The noble little vessel was reluctant to leave any of her freight in so desolate a place, in such frail boats as the Rushtons seemed, and in the calm between the thunder squalls, several times turned towards them, as they energetically pushed up the river’s mouth, and seemed to call them back as she heavily flapped her white sails. They kept steadily on, however, while the Julia, bowing to a power stronger than herself, and to a fresh puff from the rapidly rising thunder heads, speedily reached North West River.
North West River is a sportsman’s paradise. Here we found the only real summer weather of the trip, the thermometer reaching 76 deg. F. on two days in succession, and thunder storms occurring regularly every afternoon. Our gunners and fishermen were tempted off on a long trip. One party planning to be away two or three days, but returning the following morning, reported tracks and sounds of large animals. They said the rain induced them to return so soon.

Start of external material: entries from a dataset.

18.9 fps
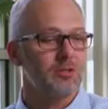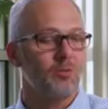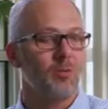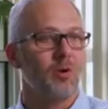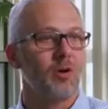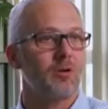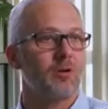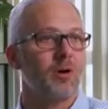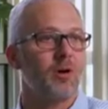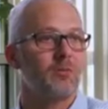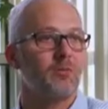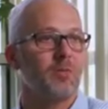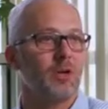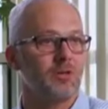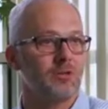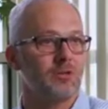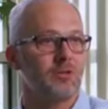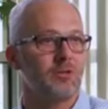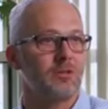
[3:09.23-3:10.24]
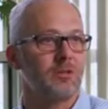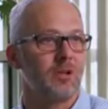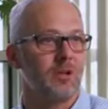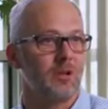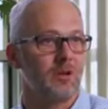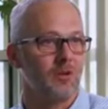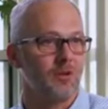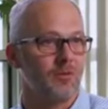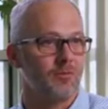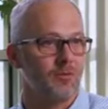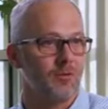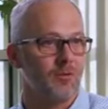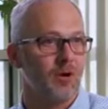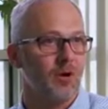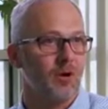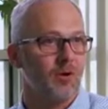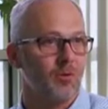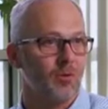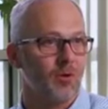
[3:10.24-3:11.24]
You want automation to take over
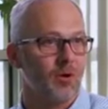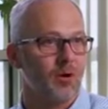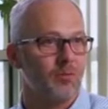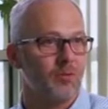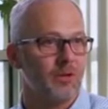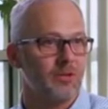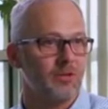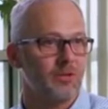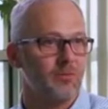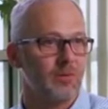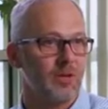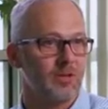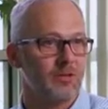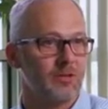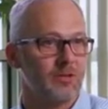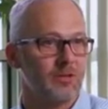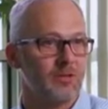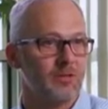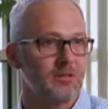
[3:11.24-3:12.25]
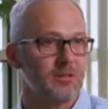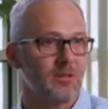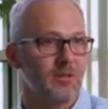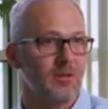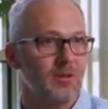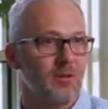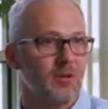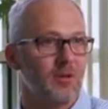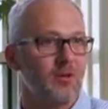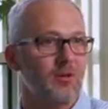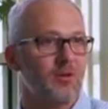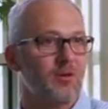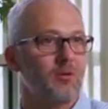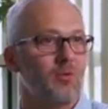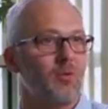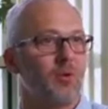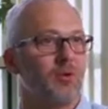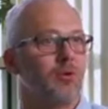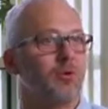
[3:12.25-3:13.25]
where automation makes sense.
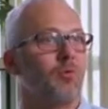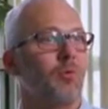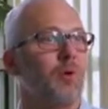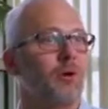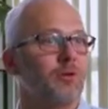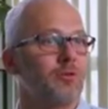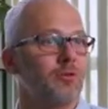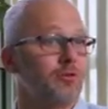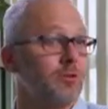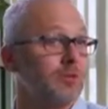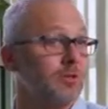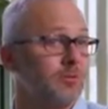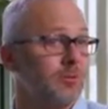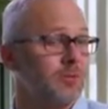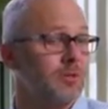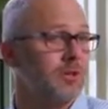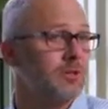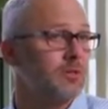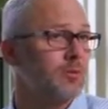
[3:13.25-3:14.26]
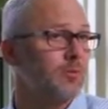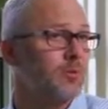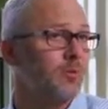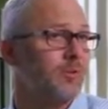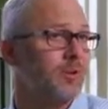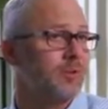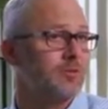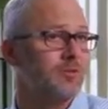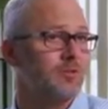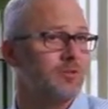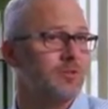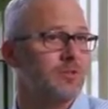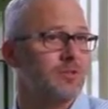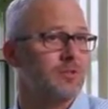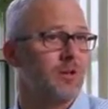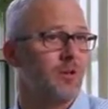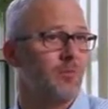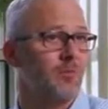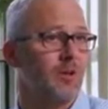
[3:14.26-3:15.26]
Where you want your transportation professionals to
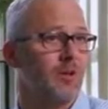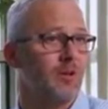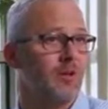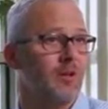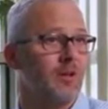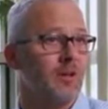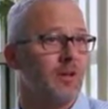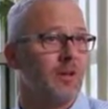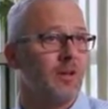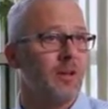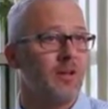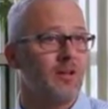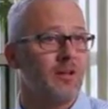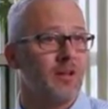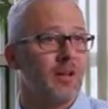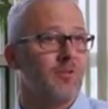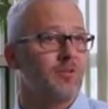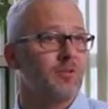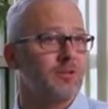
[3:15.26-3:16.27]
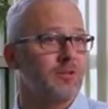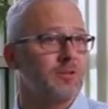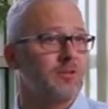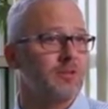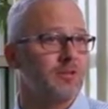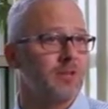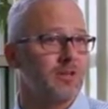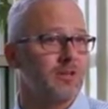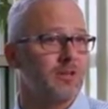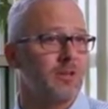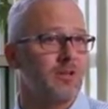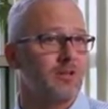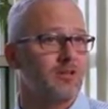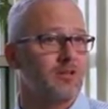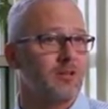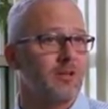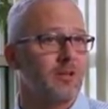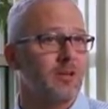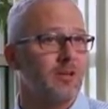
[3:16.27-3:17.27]
step in and leverage this
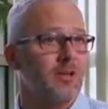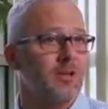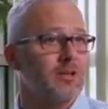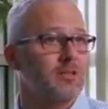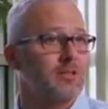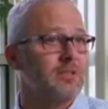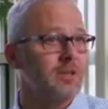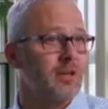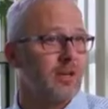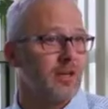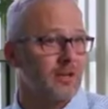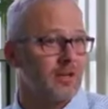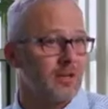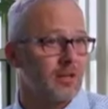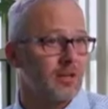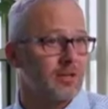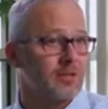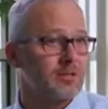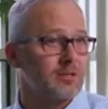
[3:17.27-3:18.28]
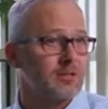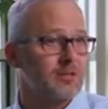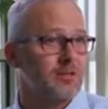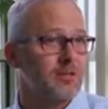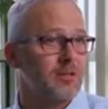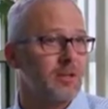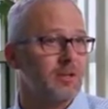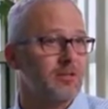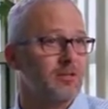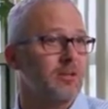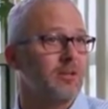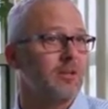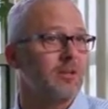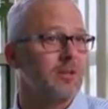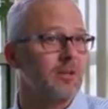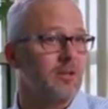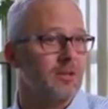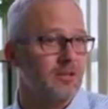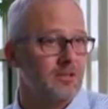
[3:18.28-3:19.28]
technology is in analytics, as
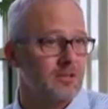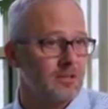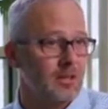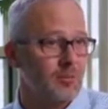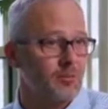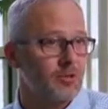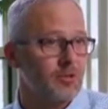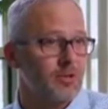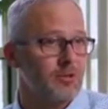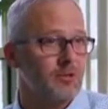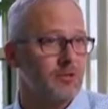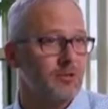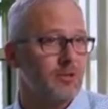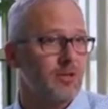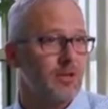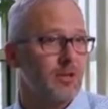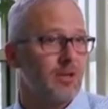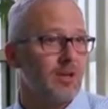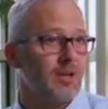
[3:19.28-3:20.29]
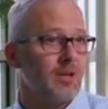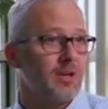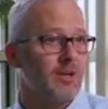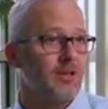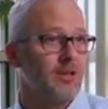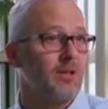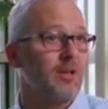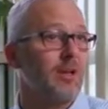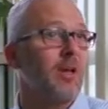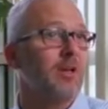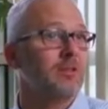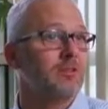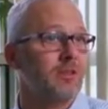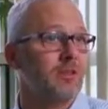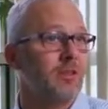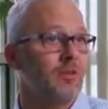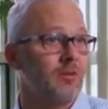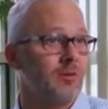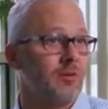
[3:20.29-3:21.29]
in exceptions, and then
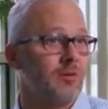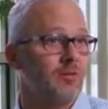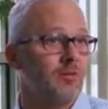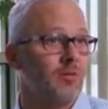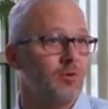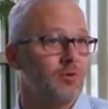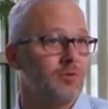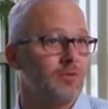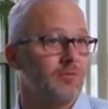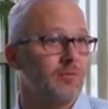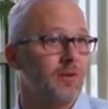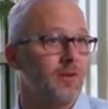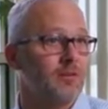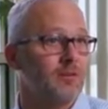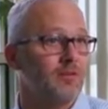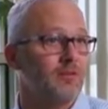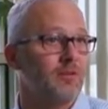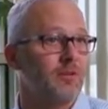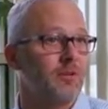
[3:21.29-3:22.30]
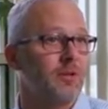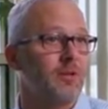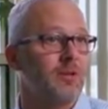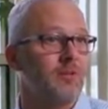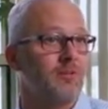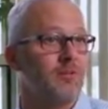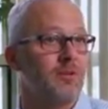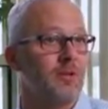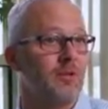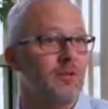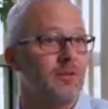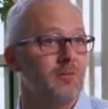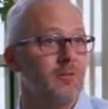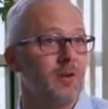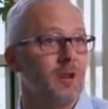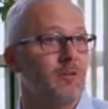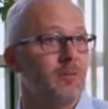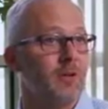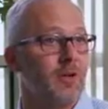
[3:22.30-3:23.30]
executing most effectively in
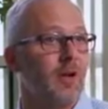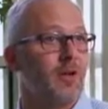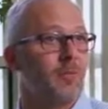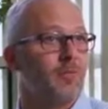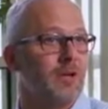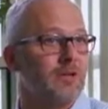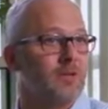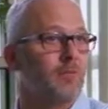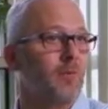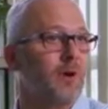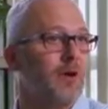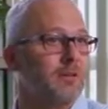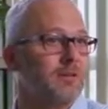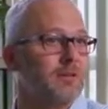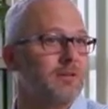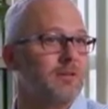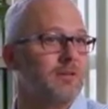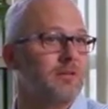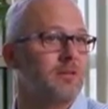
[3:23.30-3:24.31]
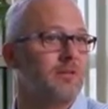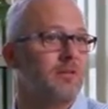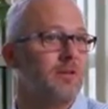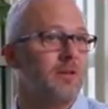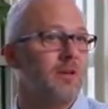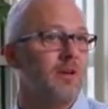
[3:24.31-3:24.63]
developing out best practices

[Montagnais Indians] Here we found a camp of Montagnais Indians, bringing the winter’s spoils of furs to trade at the post for flour and powder, and the other articles of civilization that they are slowly learning to use. They loaf on their supplies during the summer, hunting only enough to furnish themselves with meat, and then starve during the winter if game happens to be scarce. Measurements were made of some twenty-five of this branch of the Kree tribe, hitherto unknown to anthropometric science, and a full collection of household utensils peculiar to their tribe was procured. Several of the Nascopee tribe were with them, the two inter-marrying freely, and were also measured. The latter are not such magnificent specimens of physical development as the Montagnais, but their tribe is more numerous and seems, if anything, better adapted to thrive in Labrador than their more attractive brothers.
The only remains of their picturesque national costume that we saw, was the cap. The women wore a curious knot of hair, about the size of a small egg, over each ear, while the men wore their hair cut off straight around, a few inches above the shoulders.

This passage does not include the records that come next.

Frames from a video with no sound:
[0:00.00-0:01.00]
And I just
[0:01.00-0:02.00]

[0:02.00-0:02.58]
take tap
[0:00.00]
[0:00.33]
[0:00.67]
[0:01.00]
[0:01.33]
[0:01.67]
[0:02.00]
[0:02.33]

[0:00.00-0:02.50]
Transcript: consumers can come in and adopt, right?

In point of personal cleanliness, these people equal any aborigines we have seen, though their camp exhibited that supreme contempt for sanitation that characterizes every village except the Hudson Bay Co.’s posts on the Labrador coast, whether of Indians, Esquimaux or “planters,” as the white and half-breed settlers are called.
Some curious scenes were enacted while the professor was trading for his desired ethnological material. With inexhaustible patience and imperturbable countenance, he sat on a log, surrounded by yelping dogs, and by children and papooses of more or less tender ages and scanty raiment, playing on ten cent harmonicas that had for a time served as a staple of trade, struggling with the dogs and with their equally excited mothers and sisters for a sight of the wonderful basket from whose apparently inexhaustible depths came forth yet more harmonicas, sets of celluloid jewelry, knives, combs, fish-hooks, needles, etc., ad infinitum. The men, whose gravity equalled the delight of the women and children, held themselves somewhat aloof, seldom deigning to enter the circle about the magic basket, and making their trades in a very dignified and careless fashion.